We ship a server.policy file with the product. This is the default, 
overly-broad policy file used for case (2) if you bring up a server without 
specifying your own, customized policy. This default policy file includes a 
block of permissions for derbyclient.jar. Ordinarily, you wouldn't include 
these derbyclient.jar permissions in a server-side policy file. We could 
probably remove these permissions from server.policy. However, I suppose these 
permissions make sense if your application runs server-side and needs to 
connect across the network to another Derby server.

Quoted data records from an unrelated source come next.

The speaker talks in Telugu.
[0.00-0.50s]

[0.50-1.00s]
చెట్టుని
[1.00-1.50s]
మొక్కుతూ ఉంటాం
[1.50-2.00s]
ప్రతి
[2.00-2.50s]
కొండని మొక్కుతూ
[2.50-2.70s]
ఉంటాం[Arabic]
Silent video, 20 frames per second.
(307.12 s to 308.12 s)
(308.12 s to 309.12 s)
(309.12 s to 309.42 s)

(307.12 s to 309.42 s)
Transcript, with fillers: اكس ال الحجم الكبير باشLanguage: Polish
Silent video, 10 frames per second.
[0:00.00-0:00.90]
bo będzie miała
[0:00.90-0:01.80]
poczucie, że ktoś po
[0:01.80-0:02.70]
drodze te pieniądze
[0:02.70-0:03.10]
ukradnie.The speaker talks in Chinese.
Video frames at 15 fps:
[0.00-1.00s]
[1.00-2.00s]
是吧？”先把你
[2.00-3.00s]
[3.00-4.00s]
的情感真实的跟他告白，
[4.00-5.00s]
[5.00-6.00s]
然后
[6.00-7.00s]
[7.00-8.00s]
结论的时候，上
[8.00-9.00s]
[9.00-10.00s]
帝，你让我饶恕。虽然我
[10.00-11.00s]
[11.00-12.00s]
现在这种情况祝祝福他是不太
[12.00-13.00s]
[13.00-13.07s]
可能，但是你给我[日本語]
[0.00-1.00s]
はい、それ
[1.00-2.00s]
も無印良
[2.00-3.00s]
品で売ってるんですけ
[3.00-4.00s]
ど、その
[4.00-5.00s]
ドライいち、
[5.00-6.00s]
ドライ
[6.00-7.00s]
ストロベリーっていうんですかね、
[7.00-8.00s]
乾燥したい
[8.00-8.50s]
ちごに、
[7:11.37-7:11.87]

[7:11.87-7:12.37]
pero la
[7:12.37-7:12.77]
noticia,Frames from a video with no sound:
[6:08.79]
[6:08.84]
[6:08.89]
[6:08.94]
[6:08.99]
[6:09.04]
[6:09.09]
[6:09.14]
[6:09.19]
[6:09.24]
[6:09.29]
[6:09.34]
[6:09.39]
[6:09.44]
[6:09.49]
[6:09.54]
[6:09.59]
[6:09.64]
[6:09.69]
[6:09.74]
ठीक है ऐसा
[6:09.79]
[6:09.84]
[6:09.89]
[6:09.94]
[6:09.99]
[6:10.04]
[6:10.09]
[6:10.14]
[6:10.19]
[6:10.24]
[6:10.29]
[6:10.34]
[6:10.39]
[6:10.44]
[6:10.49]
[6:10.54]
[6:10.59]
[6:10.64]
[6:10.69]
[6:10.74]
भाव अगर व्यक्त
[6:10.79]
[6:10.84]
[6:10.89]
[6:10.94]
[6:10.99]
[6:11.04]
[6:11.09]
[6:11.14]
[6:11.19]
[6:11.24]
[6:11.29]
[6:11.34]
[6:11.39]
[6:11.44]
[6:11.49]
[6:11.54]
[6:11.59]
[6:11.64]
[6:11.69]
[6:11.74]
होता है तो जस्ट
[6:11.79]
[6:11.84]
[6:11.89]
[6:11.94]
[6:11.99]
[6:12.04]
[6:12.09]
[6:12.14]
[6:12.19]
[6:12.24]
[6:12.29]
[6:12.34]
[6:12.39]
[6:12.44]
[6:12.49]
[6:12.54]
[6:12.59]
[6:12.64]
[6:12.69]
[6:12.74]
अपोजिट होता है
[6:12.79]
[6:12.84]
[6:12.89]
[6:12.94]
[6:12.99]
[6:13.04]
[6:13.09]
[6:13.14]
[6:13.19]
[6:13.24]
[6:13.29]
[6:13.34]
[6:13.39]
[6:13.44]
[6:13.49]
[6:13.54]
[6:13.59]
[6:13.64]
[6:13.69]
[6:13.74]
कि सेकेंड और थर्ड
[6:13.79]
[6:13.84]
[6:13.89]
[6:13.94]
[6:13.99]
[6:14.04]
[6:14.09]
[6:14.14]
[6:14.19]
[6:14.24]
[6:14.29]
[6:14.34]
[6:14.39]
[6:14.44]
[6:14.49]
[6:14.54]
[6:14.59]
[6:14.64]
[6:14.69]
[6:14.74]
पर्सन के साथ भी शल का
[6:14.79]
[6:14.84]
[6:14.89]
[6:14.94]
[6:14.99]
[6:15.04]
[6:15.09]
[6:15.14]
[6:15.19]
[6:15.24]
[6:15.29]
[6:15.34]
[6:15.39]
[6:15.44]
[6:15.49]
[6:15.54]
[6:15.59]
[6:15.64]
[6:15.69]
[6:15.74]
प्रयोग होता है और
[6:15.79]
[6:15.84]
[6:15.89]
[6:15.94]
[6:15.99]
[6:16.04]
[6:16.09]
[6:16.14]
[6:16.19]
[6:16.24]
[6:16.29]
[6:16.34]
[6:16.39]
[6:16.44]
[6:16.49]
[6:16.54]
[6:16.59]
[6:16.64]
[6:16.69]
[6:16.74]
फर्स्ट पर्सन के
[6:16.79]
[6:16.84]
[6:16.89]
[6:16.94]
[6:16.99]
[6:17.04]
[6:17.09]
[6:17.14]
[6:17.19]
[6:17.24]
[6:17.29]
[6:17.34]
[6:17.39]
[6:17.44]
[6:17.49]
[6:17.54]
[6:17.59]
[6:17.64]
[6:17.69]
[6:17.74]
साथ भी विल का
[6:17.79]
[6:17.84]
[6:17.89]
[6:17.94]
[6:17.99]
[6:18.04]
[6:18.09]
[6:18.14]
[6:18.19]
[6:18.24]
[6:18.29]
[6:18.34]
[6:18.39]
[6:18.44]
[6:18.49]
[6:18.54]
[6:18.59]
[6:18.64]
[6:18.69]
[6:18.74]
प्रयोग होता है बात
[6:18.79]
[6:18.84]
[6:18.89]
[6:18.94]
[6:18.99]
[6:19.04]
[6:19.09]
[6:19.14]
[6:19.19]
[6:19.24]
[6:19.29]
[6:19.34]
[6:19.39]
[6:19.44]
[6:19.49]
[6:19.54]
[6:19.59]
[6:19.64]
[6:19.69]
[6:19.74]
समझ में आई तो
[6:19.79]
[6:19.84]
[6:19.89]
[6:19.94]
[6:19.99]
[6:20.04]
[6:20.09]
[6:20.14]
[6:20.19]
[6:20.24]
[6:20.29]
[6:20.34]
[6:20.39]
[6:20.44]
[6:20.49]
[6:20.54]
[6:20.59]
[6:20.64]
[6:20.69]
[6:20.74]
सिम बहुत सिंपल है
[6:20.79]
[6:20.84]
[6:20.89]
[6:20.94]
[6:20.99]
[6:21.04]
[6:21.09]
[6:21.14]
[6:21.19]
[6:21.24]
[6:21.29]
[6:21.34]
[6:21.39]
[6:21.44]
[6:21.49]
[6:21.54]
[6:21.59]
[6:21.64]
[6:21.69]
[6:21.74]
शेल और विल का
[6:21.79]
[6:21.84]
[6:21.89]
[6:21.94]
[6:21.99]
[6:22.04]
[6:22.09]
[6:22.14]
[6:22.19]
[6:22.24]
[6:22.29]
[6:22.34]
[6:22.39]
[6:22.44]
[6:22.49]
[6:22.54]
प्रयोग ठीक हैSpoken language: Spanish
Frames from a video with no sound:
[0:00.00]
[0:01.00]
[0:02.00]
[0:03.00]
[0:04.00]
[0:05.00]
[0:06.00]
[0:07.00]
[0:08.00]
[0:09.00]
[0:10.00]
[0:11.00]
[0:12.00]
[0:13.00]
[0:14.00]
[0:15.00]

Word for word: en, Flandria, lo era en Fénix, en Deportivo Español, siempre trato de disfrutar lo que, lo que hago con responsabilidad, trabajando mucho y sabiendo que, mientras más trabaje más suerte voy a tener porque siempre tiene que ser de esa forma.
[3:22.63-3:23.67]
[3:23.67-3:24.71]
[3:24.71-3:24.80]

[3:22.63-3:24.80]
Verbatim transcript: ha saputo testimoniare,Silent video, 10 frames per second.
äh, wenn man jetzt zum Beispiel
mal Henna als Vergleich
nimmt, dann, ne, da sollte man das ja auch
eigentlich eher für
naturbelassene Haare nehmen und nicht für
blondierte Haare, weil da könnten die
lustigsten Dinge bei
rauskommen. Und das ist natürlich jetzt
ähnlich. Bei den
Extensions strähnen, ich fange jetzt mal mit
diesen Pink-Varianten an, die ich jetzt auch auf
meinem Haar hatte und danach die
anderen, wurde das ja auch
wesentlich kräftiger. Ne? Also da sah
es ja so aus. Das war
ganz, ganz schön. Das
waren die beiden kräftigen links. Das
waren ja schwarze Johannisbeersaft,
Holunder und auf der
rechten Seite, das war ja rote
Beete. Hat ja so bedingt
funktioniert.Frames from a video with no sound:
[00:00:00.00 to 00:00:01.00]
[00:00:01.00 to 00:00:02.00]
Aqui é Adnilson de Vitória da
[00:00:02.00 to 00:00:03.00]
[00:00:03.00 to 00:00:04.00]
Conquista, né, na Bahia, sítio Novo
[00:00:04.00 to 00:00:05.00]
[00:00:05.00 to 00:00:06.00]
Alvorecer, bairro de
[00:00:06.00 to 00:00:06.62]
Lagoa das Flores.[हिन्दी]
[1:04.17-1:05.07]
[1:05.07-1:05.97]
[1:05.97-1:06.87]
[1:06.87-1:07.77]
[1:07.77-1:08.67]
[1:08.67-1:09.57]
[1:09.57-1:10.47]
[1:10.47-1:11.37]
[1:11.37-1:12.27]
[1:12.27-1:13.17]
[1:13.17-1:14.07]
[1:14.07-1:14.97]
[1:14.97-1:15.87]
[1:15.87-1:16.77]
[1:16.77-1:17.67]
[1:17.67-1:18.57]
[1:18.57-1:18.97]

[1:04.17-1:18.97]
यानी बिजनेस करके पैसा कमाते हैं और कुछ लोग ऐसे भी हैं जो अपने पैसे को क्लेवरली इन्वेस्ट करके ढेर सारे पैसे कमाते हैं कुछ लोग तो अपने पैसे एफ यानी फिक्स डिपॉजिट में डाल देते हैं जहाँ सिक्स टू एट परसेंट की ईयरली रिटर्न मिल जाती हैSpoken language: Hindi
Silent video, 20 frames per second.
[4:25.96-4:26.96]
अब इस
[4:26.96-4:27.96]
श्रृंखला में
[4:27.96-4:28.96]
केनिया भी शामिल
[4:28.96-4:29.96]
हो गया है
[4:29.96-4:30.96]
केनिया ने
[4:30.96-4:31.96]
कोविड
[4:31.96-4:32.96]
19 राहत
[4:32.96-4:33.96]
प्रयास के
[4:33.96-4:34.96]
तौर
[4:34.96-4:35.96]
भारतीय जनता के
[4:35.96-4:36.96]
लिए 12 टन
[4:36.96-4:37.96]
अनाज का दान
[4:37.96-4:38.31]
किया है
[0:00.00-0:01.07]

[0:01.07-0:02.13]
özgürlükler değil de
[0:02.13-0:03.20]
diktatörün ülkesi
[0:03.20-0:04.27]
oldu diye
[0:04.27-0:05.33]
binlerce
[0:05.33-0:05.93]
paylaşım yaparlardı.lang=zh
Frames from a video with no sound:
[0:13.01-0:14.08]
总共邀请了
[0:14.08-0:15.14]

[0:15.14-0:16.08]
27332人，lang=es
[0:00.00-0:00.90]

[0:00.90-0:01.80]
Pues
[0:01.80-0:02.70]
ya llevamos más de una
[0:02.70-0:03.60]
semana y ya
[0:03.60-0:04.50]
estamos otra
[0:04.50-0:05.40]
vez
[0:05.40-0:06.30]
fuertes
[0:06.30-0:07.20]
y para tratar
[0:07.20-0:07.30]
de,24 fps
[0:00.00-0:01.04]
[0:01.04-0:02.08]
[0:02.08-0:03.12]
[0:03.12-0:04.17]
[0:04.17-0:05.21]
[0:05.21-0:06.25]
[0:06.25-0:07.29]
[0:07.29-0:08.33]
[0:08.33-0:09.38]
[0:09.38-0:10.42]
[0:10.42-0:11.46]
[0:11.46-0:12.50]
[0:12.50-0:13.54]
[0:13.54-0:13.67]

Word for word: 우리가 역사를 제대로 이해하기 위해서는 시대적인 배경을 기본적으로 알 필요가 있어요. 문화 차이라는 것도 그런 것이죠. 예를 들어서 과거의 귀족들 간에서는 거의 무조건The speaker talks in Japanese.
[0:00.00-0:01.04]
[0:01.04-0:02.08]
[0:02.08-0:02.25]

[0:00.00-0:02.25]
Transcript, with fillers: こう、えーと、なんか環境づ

The template.policy file contains examples of permission blocks which would go 
into (1) , (2), or (3).

There are four kinds of permissions which are granted to Derby:

i) Mandatory, hard-coded permissions. These are permissions which you need to 
include, uncustomized, in the appropriate policy file. These permissions must 
be granted if you want Derby to run at all. These include the permissions which 
are called "Mandatory permissions" in the "Granting permissions to Derby" 
section of the Developer's Guide.

ii) Mandatory, customizable permissions. These are permissions which need to be 
included in the appropriate policy file but which the customer needs to tailor 
to the environment. These permissions must be granted if you want Derby to run 
at all. These include the permissions which are called "Database access 
permissions" in the "Granting permissions to Derby" section of the Developer's 
Guide.

iii) Optional, hard-coded permissions. You can omit these permissions in order 
to tighten your security. However, if you omit these permissions, then some 
Derby features may not work.

iv) Optional, customizable permissions. These are like (iii) but need to be 
customized to your environment.

The "callAbort" permission is an example of (iii) which you would include in 
(1) or (3) as necessary.

Hope this is useful,
-Rick

                
> Fixes needed to documentation topics on security policy permissions
> -------------------------------------------------------------------
>
>                 Key: DERBY-6160
>                 URL: https://issues.apache.org/jira/browse/DERBY-6160
>             Project: Derby
>          Issue Type: Bug
>          Components: Documentation
>    Affects Versions: 10.9.1.0, 10.10.1.1
>            Reporter: Kathey Marsden
>            Assignee: Kim Haase
>         Attachments: DERBY-6160-2.diff, DERBY-6160-2.stat, DERBY-6160-2.zip, 
> DERBY-6160.diff, DERBY-6160.stat, DERBY-6160.zip
>
>
> DERBY-5363 added a new required permission  RuntimePermission 
> "accessUserInformation".
> This should be added to the developer guide information under granting 
> permissions to Derby.
> https://builds.apache.org/job/Derby-docs/lastSuccessfulBuild/artifact/trunk/out/devguide/cdevbabejgjd.html
> I am not sure of the context under which it is required if it is just needed.